The above are roughly sorted given how concerning they are to me. None are preventing me to achieve my goals with the tool - but some may hinder you.
### Alternatives
Using this script to setup connectivity should work well enough for ~hundreds of instances whose external IPs change ~daily. I use it for ~dozens of instances whose IPs change ~daily.
If your external IPs change very frequently, or if you have thousands of instances, this tool can still be a useful crutch, but you may want to look into alternatives.
Here are my thoughts on the subject, ordered by effort required.
* Setup a shared private subnetwork between your instances, and you'll get DNS with `.internal` TLD for free. A jumpbox is a way to get access to your instances. [ XXX Other ways ? ]
* Use some form of service registration/discovery. Hashicorp Consul comes to mind.
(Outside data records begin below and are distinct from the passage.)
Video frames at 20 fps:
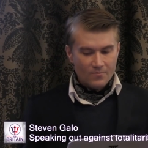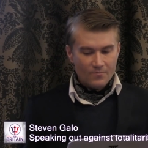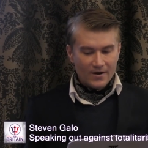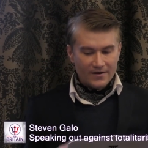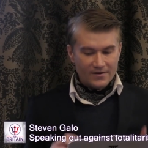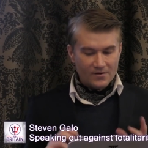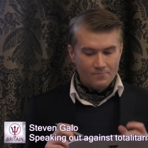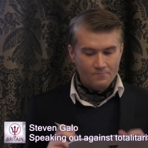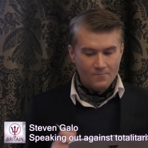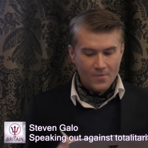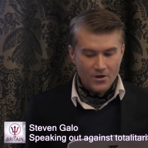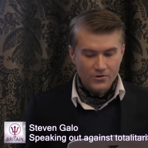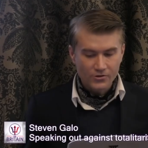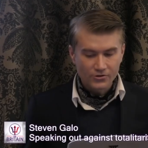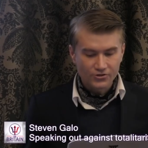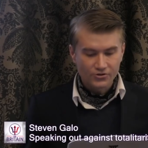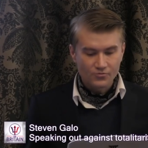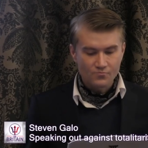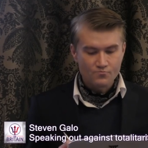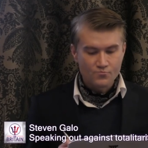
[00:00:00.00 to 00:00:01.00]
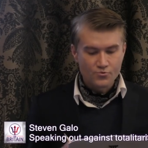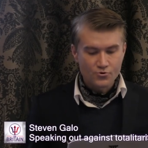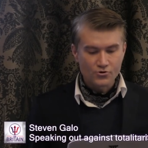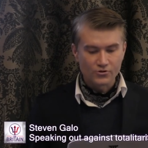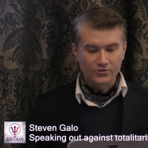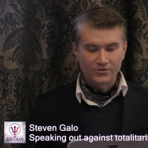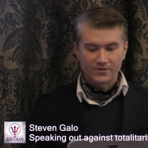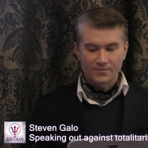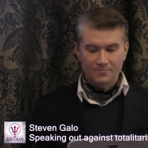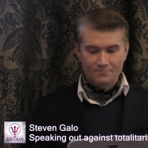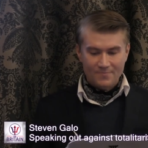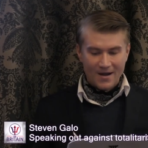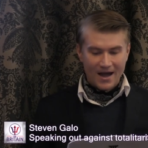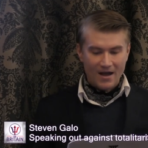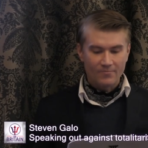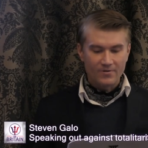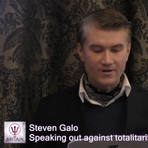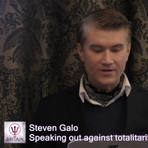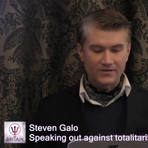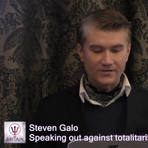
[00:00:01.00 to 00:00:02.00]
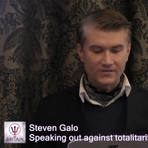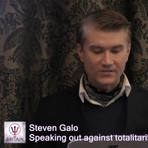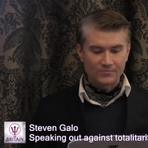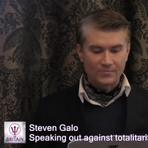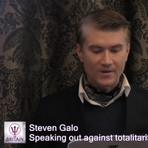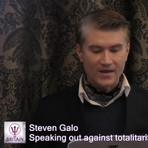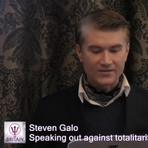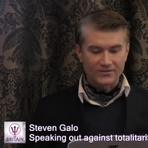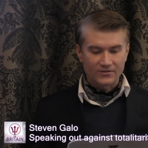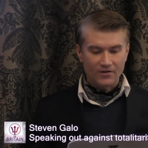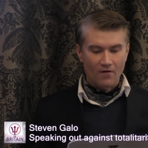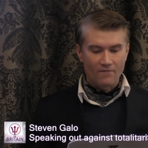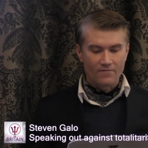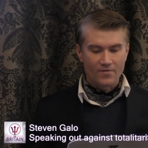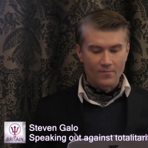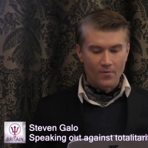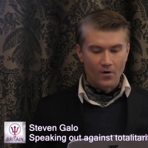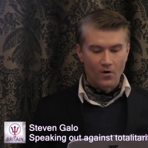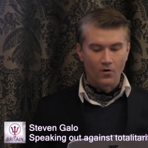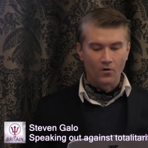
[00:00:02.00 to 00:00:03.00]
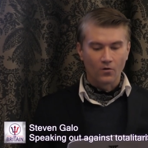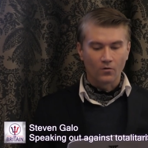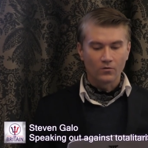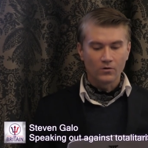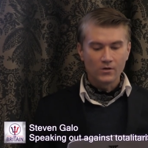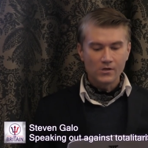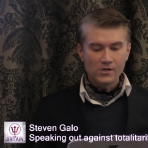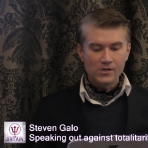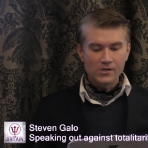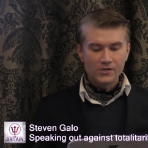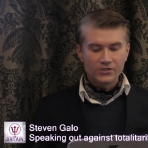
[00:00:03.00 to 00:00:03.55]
by the most brutal public displays of them all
* Use Google Logging to process instance startup/showdown logs. Tap those into Pub/Sub. Write a lambda function that produces a `hosts` file or a SSH config file. Store that in Storage at a well known URI. Download that in whichever way you like, then `Include` it in your SSH config.
* Same as above, but generate a zone file and feed that to a DNS server you control.
* Move all your things to K8s and welcome your new YAML overlords. You can't ssh into anything without using `kubectl` but that's okay.
## Contributing
Grab a TODO from the _Limitations_ list, an issue or bring your own issue to solve.
If it makes sense, please add tests and make sure they pass with `python -m pytest`.
## License
The code contained in this repository is licensed under the terms of the [MIT license](LICENSE) unless otherwise noted in the source code file.